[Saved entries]
▼

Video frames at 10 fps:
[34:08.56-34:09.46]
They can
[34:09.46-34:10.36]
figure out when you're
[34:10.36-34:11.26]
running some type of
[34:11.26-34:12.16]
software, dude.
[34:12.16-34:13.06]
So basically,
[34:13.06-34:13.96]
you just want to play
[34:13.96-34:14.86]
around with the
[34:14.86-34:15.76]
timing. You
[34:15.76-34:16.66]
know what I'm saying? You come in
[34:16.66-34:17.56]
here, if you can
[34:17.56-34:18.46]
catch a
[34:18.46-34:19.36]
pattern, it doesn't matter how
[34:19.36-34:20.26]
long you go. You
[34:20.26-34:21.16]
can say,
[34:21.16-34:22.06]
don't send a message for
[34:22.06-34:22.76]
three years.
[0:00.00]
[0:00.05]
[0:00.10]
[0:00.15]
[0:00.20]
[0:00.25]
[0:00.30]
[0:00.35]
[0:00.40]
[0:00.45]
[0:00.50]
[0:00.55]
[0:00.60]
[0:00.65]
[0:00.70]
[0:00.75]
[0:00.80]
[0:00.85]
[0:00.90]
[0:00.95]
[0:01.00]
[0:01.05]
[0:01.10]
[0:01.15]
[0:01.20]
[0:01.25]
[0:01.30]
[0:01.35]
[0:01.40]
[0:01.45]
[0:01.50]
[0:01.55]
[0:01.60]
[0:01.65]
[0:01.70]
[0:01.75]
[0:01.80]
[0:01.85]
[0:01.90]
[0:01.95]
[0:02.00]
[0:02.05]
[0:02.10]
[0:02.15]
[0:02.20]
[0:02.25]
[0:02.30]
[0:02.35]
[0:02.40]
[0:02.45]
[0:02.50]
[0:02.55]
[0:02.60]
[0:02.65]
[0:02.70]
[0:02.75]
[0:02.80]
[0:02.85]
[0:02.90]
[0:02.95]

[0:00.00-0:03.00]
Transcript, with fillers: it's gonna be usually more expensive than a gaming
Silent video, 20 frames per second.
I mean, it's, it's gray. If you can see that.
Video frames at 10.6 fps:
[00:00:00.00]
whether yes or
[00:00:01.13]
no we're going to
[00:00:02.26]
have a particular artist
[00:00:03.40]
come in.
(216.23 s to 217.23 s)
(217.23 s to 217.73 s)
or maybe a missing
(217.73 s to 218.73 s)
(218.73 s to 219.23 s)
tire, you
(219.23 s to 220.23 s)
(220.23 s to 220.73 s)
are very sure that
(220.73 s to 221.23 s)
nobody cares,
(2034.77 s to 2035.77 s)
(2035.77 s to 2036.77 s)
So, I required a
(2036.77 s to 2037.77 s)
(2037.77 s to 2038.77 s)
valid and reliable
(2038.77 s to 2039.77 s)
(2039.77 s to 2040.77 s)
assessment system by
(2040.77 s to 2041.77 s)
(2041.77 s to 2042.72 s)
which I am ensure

▲

Work request ::
Each entry is to be given again, exactly as it stands.

Solved problem ::
Video frames at 10 fps:
[34:08.56-34:09.46]
They can
[34:09.46-34:10.36]
figure out when you're
[34:10.36-34:11.26]
running some type of
[34:11.26-34:12.16]
software, dude.
[34:12.16-34:13.06]
So basically,
[34:13.06-34:13.96]
you just want to play
[34:13.96-34:14.86]
around with the
[34:14.86-34:15.76]
timing. You
[34:15.76-34:16.66]
know what I'm saying? You come in
[34:16.66-34:17.56]
here, if you can
[34:17.56-34:18.46]
catch a
[34:18.46-34:19.36]
pattern, it doesn't matter how
[34:19.36-34:20.26]
long you go. You
[34:20.26-34:21.16]
can say,
[34:21.16-34:22.06]
don't send a message for
[34:22.06-34:22.76]
three years.
[0:00.00]
[0:00.05]
[0:00.10]
[0:00.15]
[0:00.20]
[0:00.25]
[0:00.30]
[0:00.35]
[0:00.40]
[0:00.45]
[0:00.50]
[0:00.55]
[0:00.60]
[0:00.65]
[0:00.70]
[0:00.75]
[0:00.80]
[0:00.85]
[0:00.90]
[0:00.95]
[0:01.00]
[0:01.05]
[0:01.10]
[0:01.15]
[0:01.20]
[0:01.25]
[0:01.30]
[0:01.35]
[0:01.40]
[0:01.45]
[0:01.50]
[0:01.55]
[0:01.60]
[0:01.65]
[0:01.70]
[0:01.75]
[0:01.80]
[0:01.85]
[0:01.90]
[0:01.95]
[0:02.00]
[0:02.05]
[0:02.10]
[0:02.15]
[0:02.20]
[0:02.25]
[0:02.30]
[0:02.35]
[0:02.40]
[0:02.45]
[0:02.50]
[0:02.55]
[0:02.60]
[0:02.65]
[0:02.70]
[0:02.75]
[0:02.80]
[0:02.85]
[0:02.90]
[0:02.95]

[0:00.00-0:03.00]
Transcript, with fillers: it's gonna be usually more expensive than a gaming
Silent video, 20 frames per second.
I mean, it's, it's gray. If you can see that.
Video frames at 10.6 fps:
[00:00:00.00]
whether yes or
[00:00:01.13]
no we're going to
[00:00:02.26]
have a particular artist
[00:00:03.40]
come in.
(216.23 s to 217.23 s)
(217.23 s to 217.73 s)
or maybe a missing
(217.73 s to 218.73 s)
(218.73 s to 219.23 s)
tire, you
(219.23 s to 220.23 s)
(220.23 s to 220.73 s)
are very sure that
(220.73 s to 221.23 s)
nobody cares,
(2034.77 s to 2035.77 s)
(2035.77 s to 2036.77 s)
So, I required a
(2036.77 s to 2037.77 s)
(2037.77 s to 2038.77 s)
valid and reliable
(2038.77 s to 2039.77 s)
(2039.77 s to 2040.77 s)
assessment system by
(2040.77 s to 2041.77 s)
(2041.77 s to 2042.72 s)
which I am ensure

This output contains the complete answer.